→ **Required work**:
Write out the listing verbatim. No pictures belong in it.

→ **Record extracts**:
%%

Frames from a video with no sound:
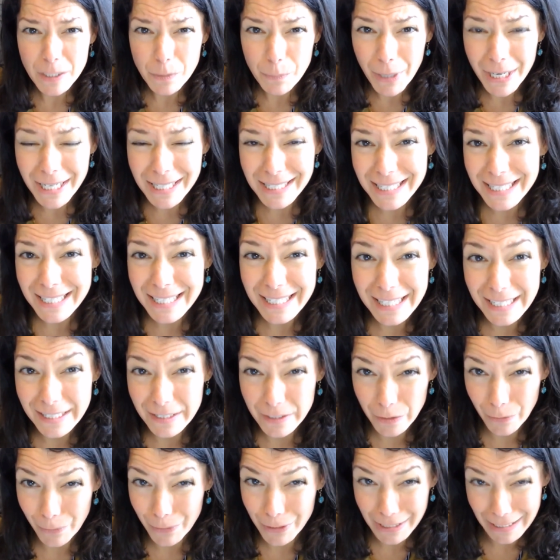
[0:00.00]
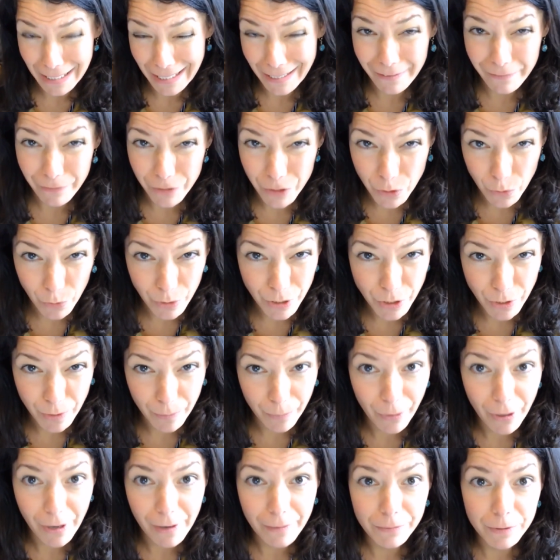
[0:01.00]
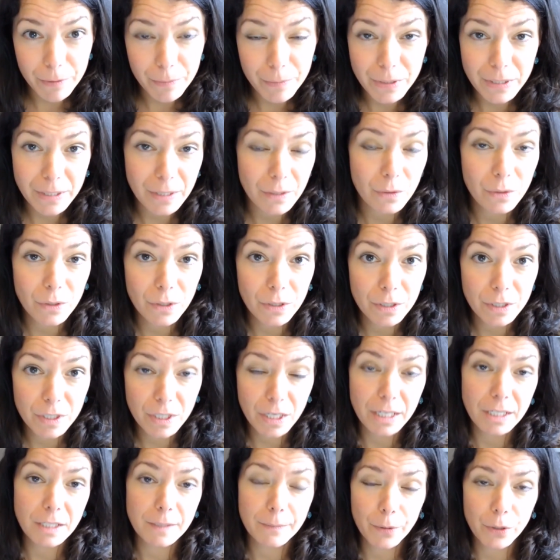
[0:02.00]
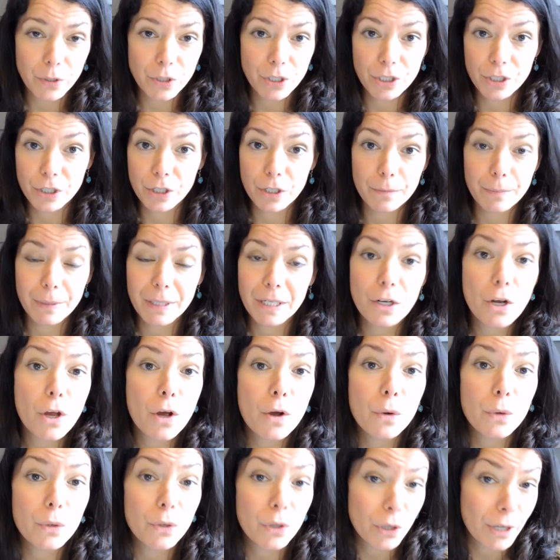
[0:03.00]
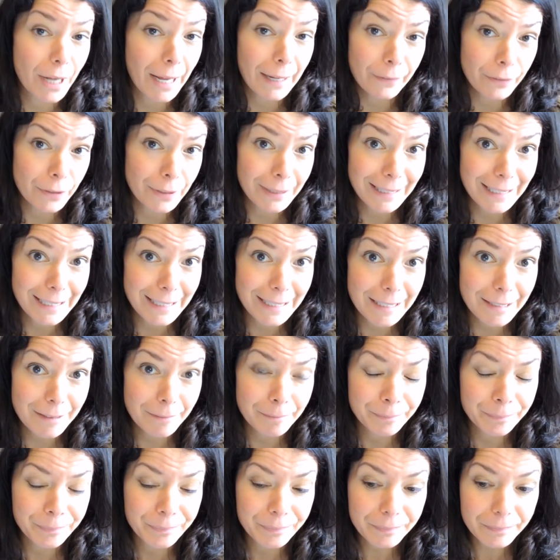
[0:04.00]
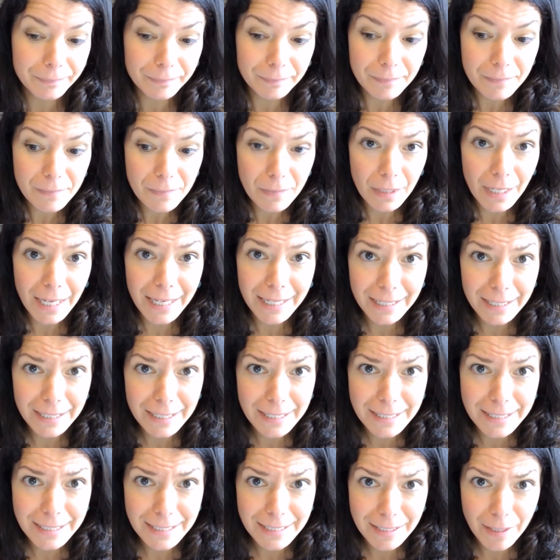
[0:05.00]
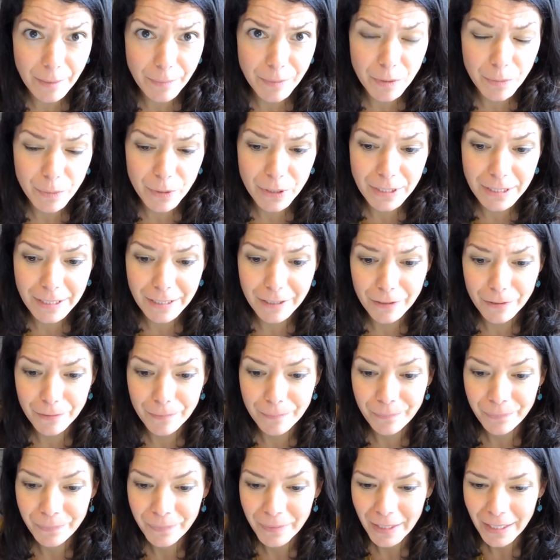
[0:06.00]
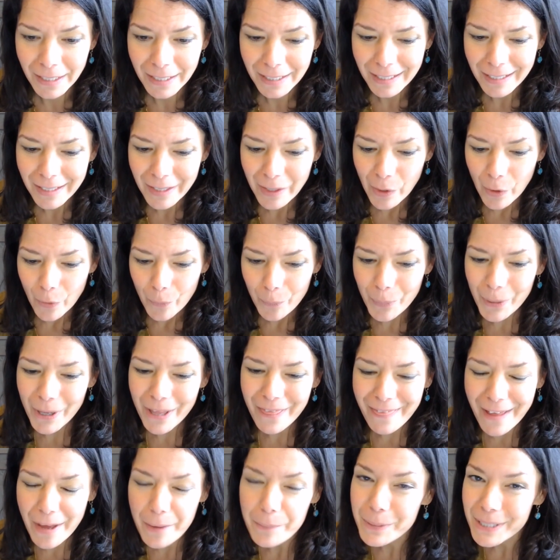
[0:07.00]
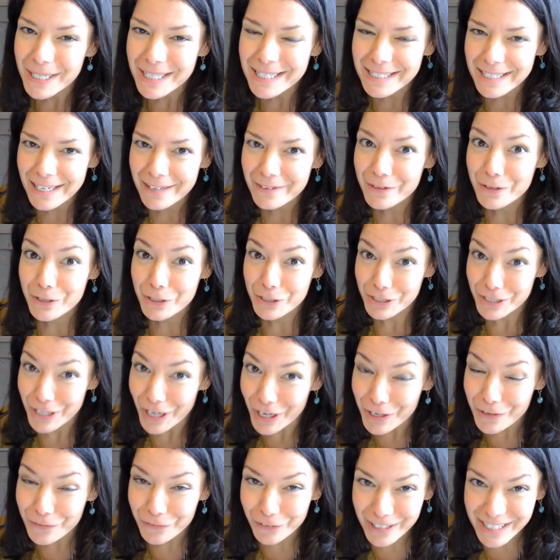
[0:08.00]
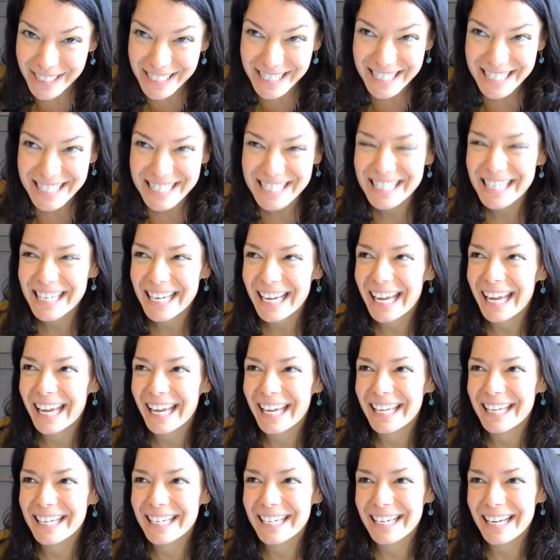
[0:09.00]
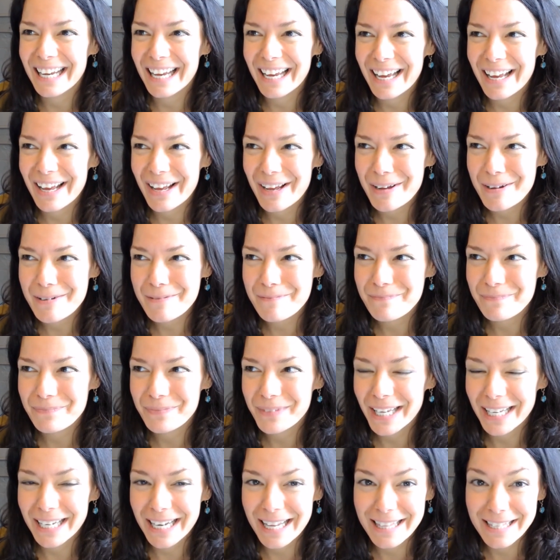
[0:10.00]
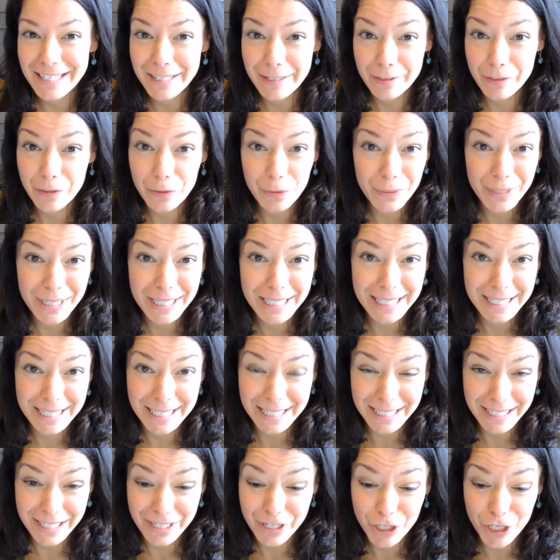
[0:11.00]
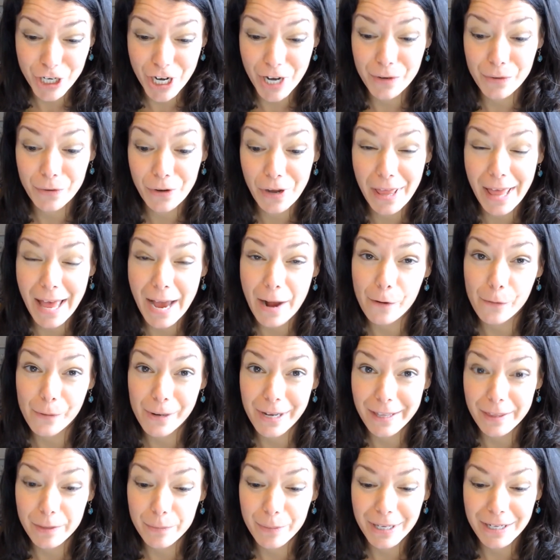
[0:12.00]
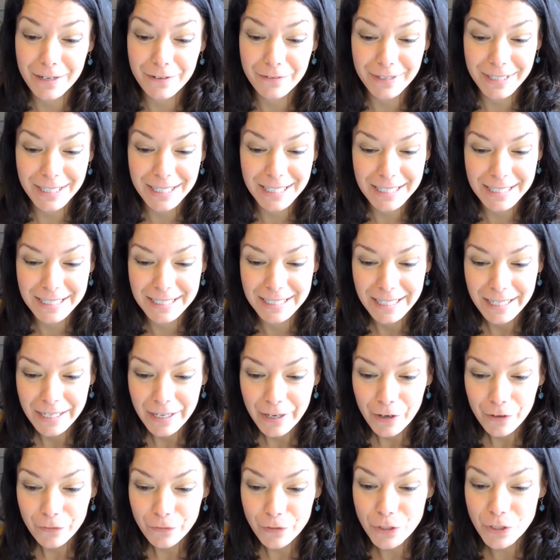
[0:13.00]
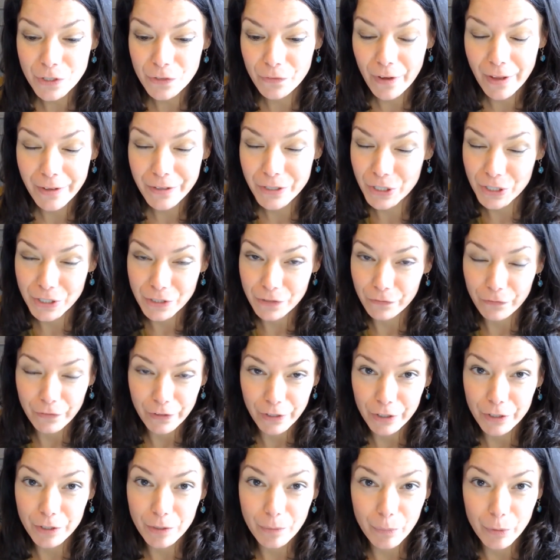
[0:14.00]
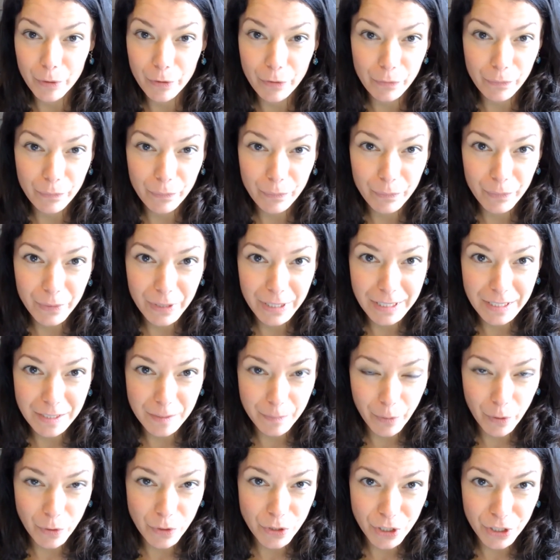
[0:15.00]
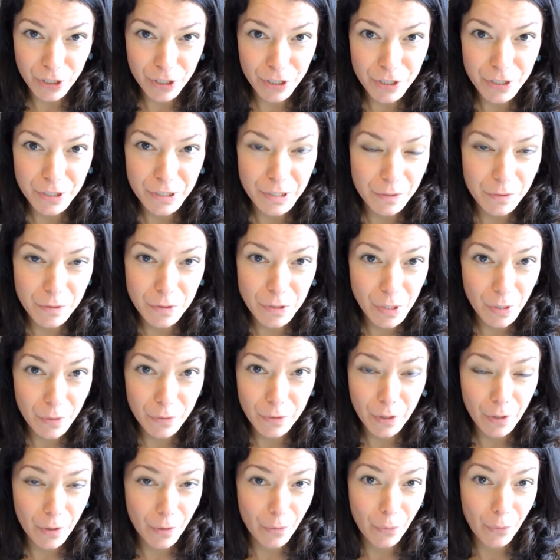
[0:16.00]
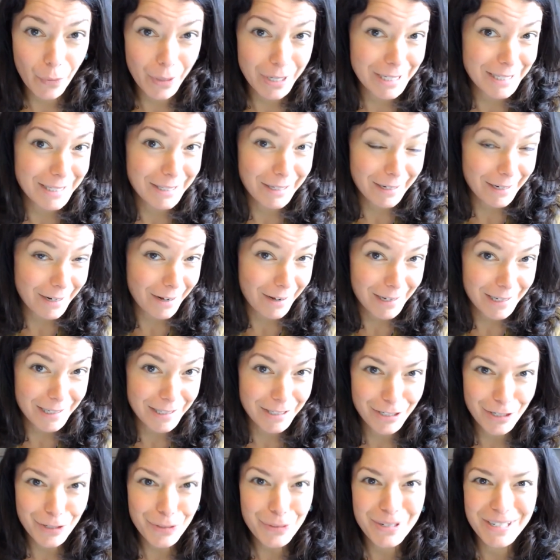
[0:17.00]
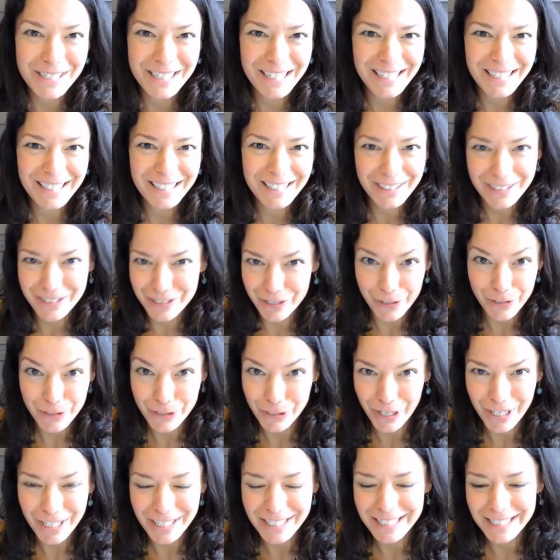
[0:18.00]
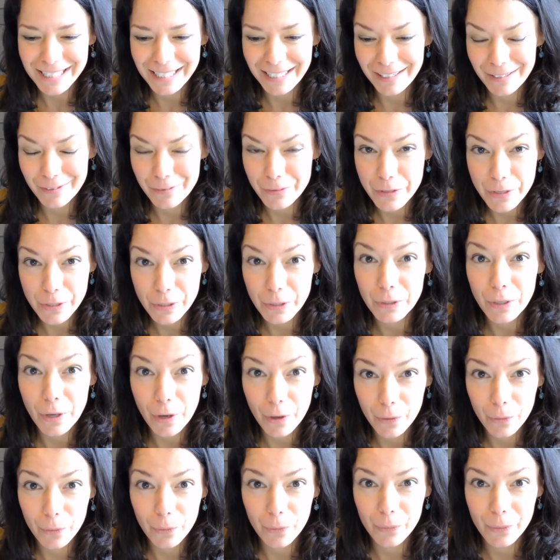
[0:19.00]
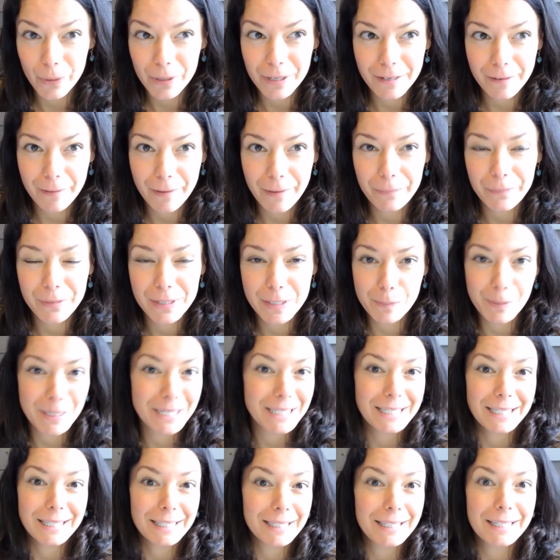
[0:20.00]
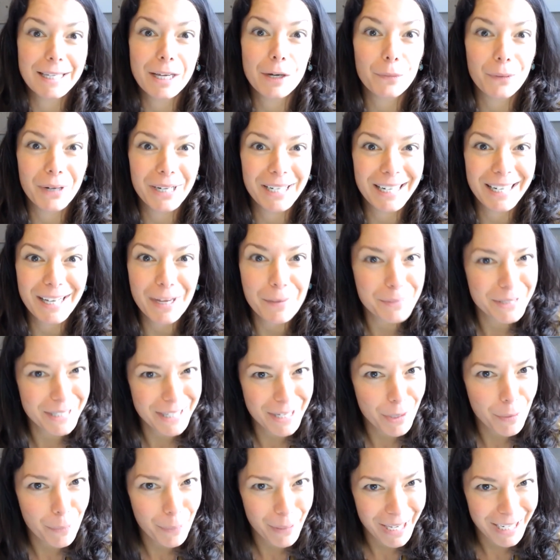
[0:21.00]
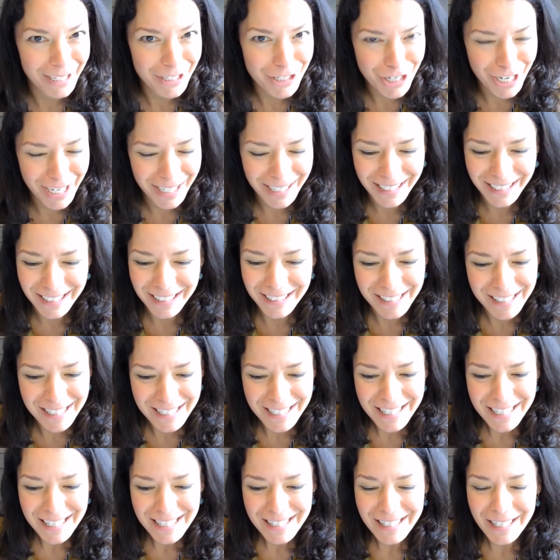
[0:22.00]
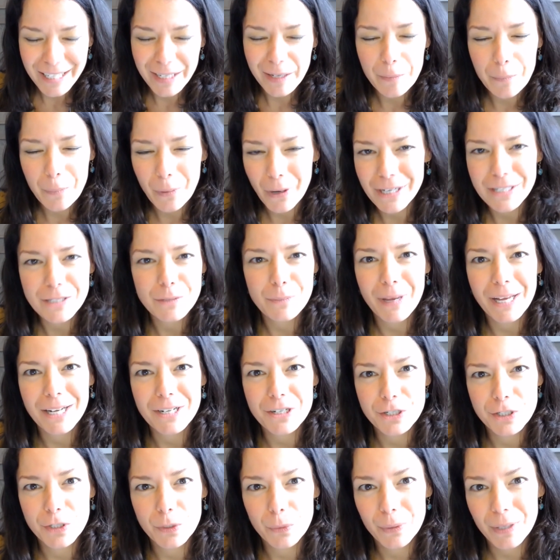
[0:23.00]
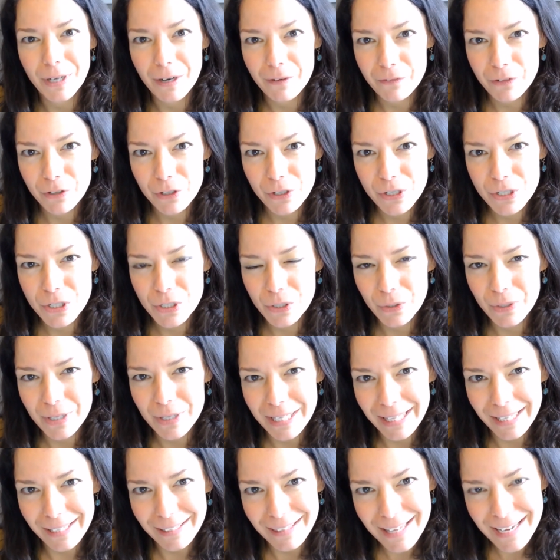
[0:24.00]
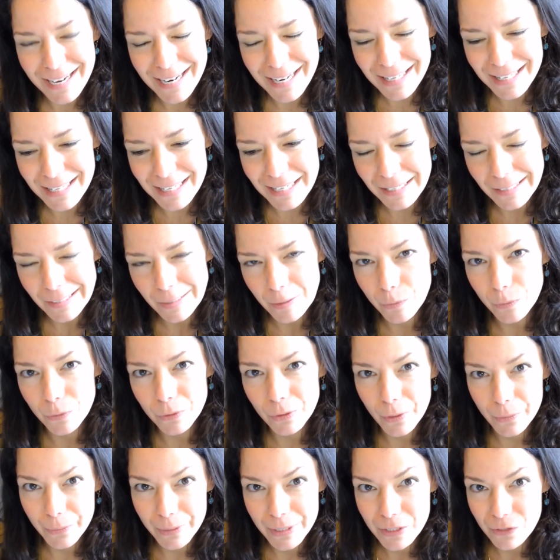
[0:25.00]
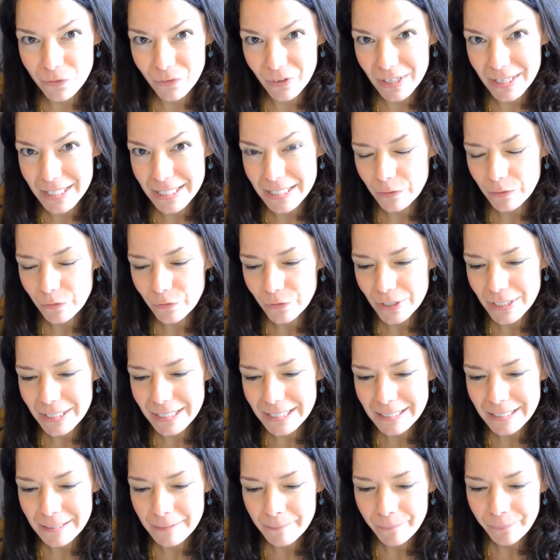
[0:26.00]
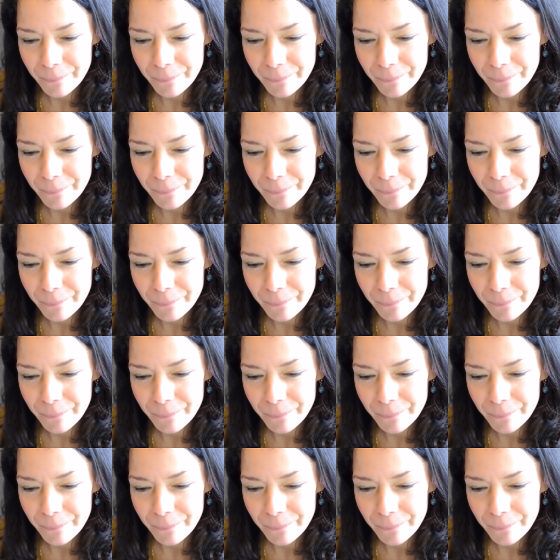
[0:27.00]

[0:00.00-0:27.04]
pricing, and so it's kind of a short-term problem. So your exposure could be known or calculated, and it is acceptable to you. But that being said, there's a ton of risks, and I think the risks in general outweigh the benefits. First of all, it's just a variable exposure, so you don't know what it's going to cost you until it starts costing it, and you could owe. It's basically like writing Amazon a blank check. They can price match to whatever degree they'd like, and you will always fund the difference.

%%

→ **Exercise response**:
Frames from a video with no sound:
[0:00.00]
[0:01.00]
[0:02.00]
[0:03.00]
[0:04.00]
[0:05.00]
[0:06.00]
[0:07.00]
[0:08.00]
[0:09.00]
[0:10.00]
[0:11.00]
[0:12.00]
[0:13.00]
[0:14.00]
[0:15.00]
[0:16.00]
[0:17.00]
[0:18.00]
[0:19.00]
[0:20.00]
[0:21.00]
[0:22.00]
[0:23.00]
[0:24.00]
[0:25.00]
[0:26.00]
[0:27.00]

[0:00.00-0:27.04]
pricing, and so it's kind of a short-term problem. So your exposure could be known or calculated, and it is acceptable to you. But that being said, there's a ton of risks, and I think the risks in general outweigh the benefits. First of all, it's just a variable exposure, so you don't know what it's going to cost you until it starts costing it, and you could owe. It's basically like writing Amazon a blank check. They can price match to whatever degree they'd like, and you will always fund the difference.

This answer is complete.